### Task statement
Set the records down again, exactly, without their images.

### Extracted entries
******
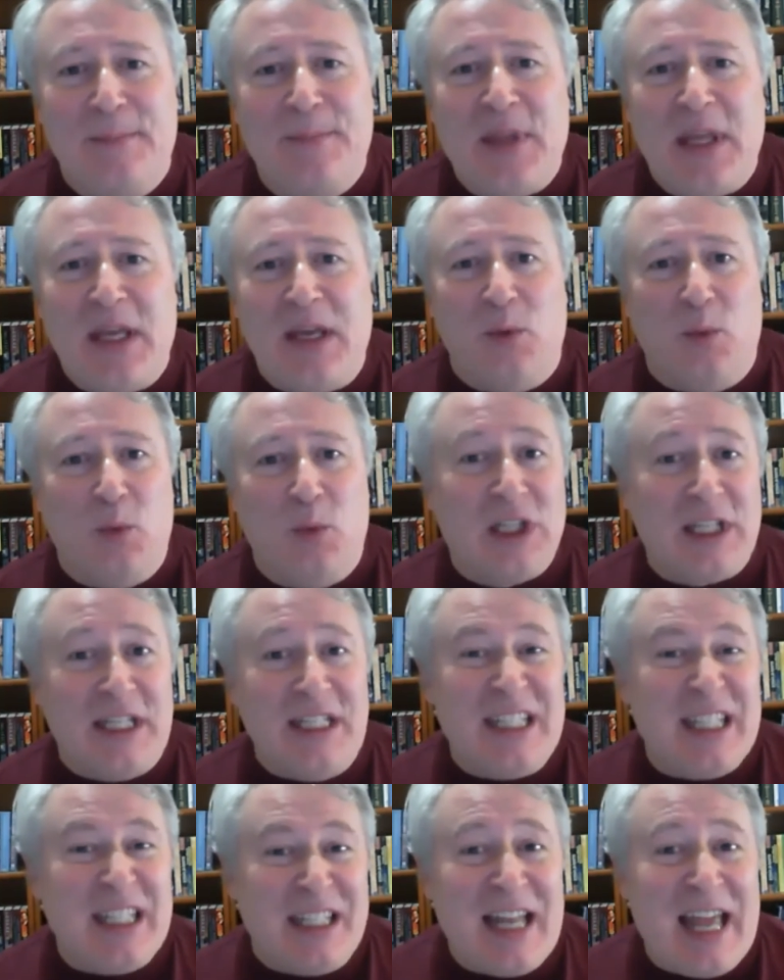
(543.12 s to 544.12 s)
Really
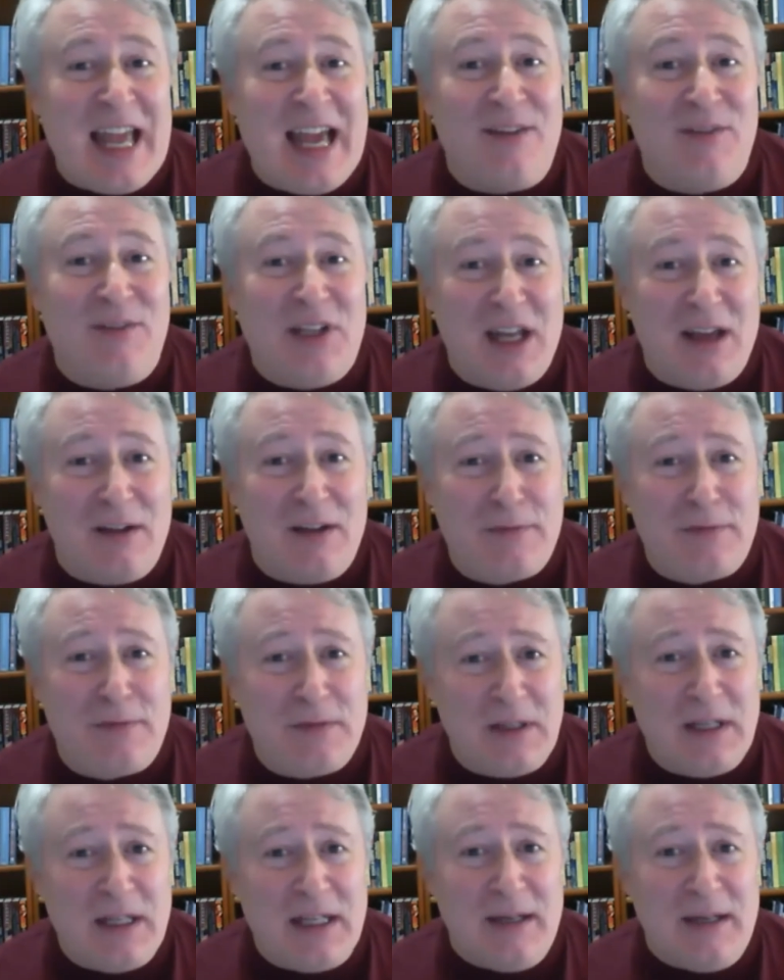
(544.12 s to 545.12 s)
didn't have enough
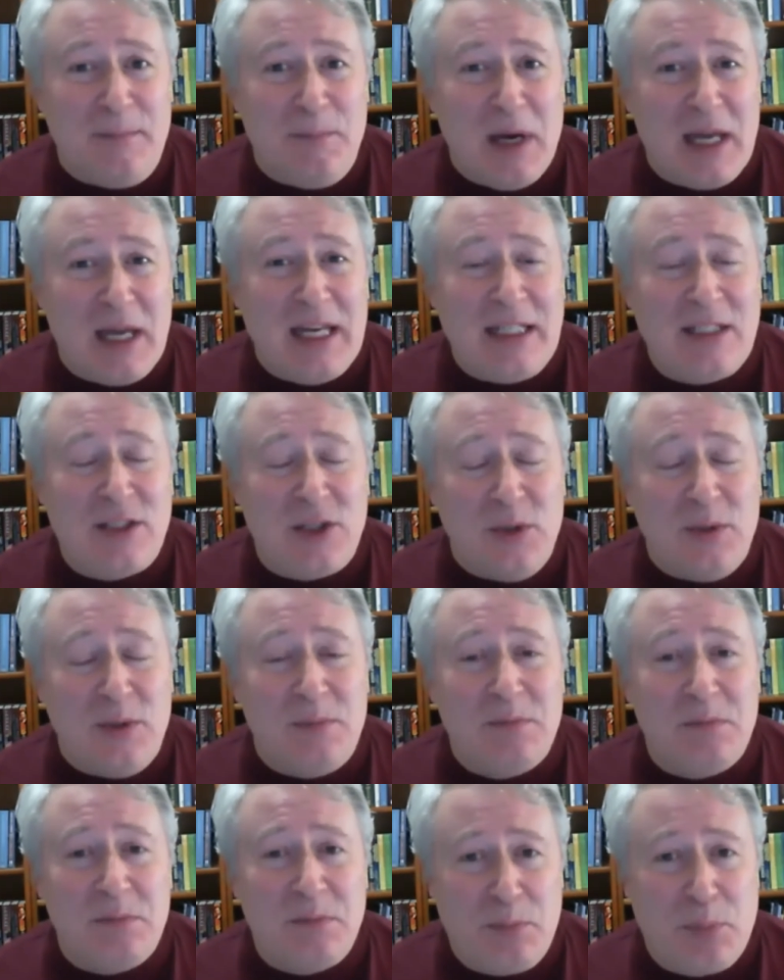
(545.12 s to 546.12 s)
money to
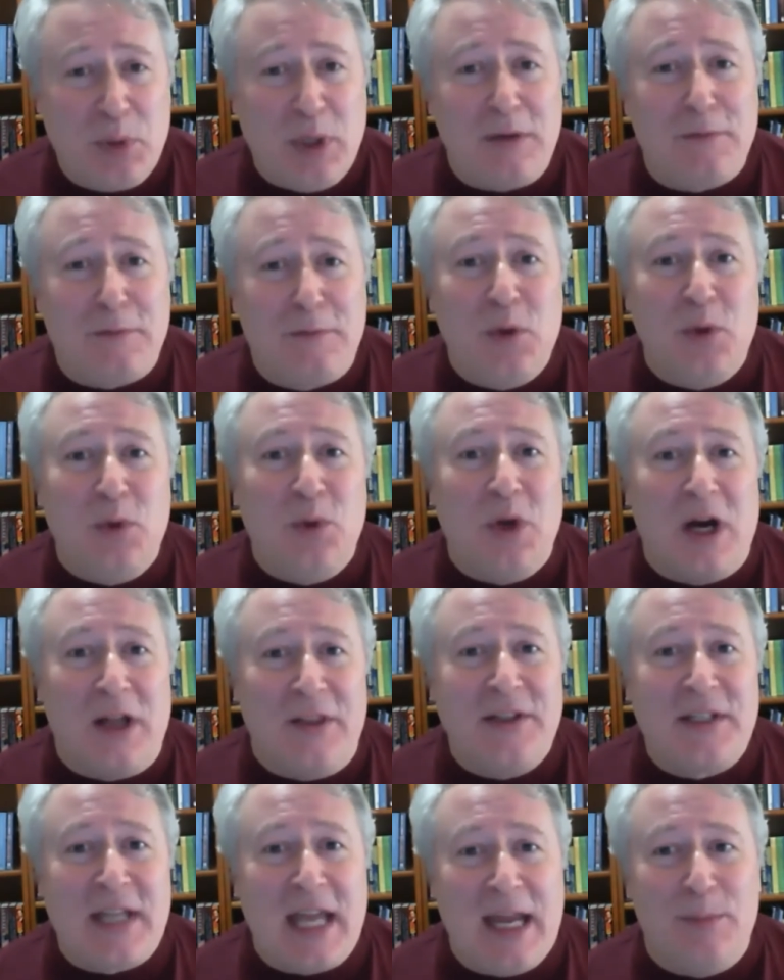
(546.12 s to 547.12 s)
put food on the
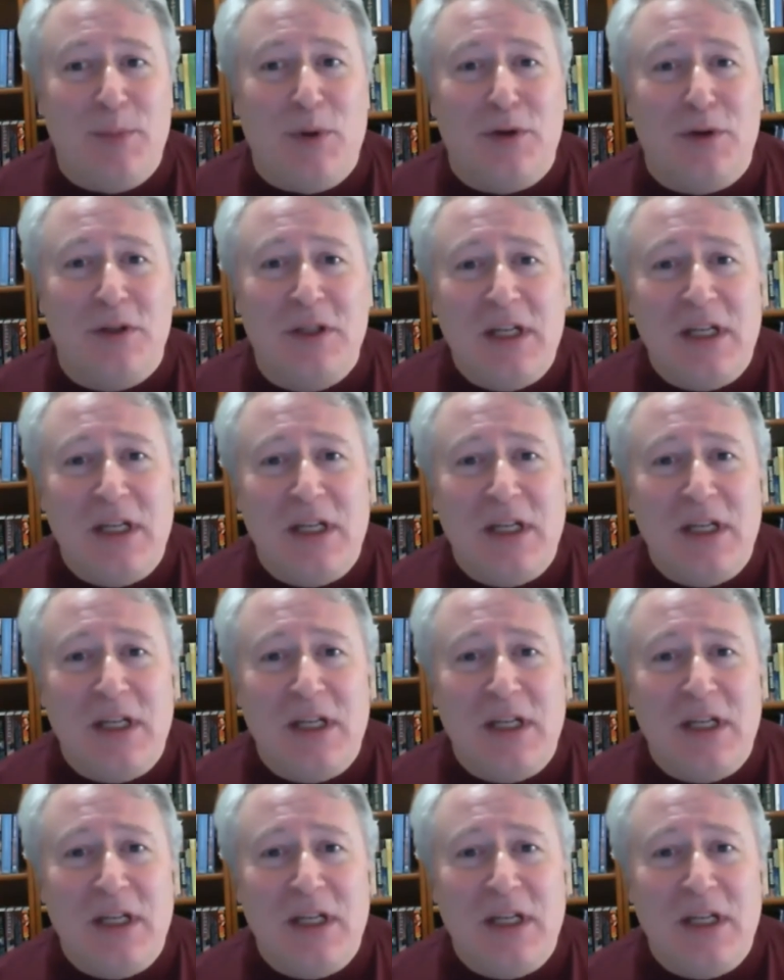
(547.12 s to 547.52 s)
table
******
### Output of the exercise
(543.12 s to 544.12 s)
Really
(544.12 s to 545.12 s)
didn't have enough
(545.12 s to 546.12 s)
money to
(546.12 s to 547.12 s)
put food on the
(547.12 s to 547.52 s)
table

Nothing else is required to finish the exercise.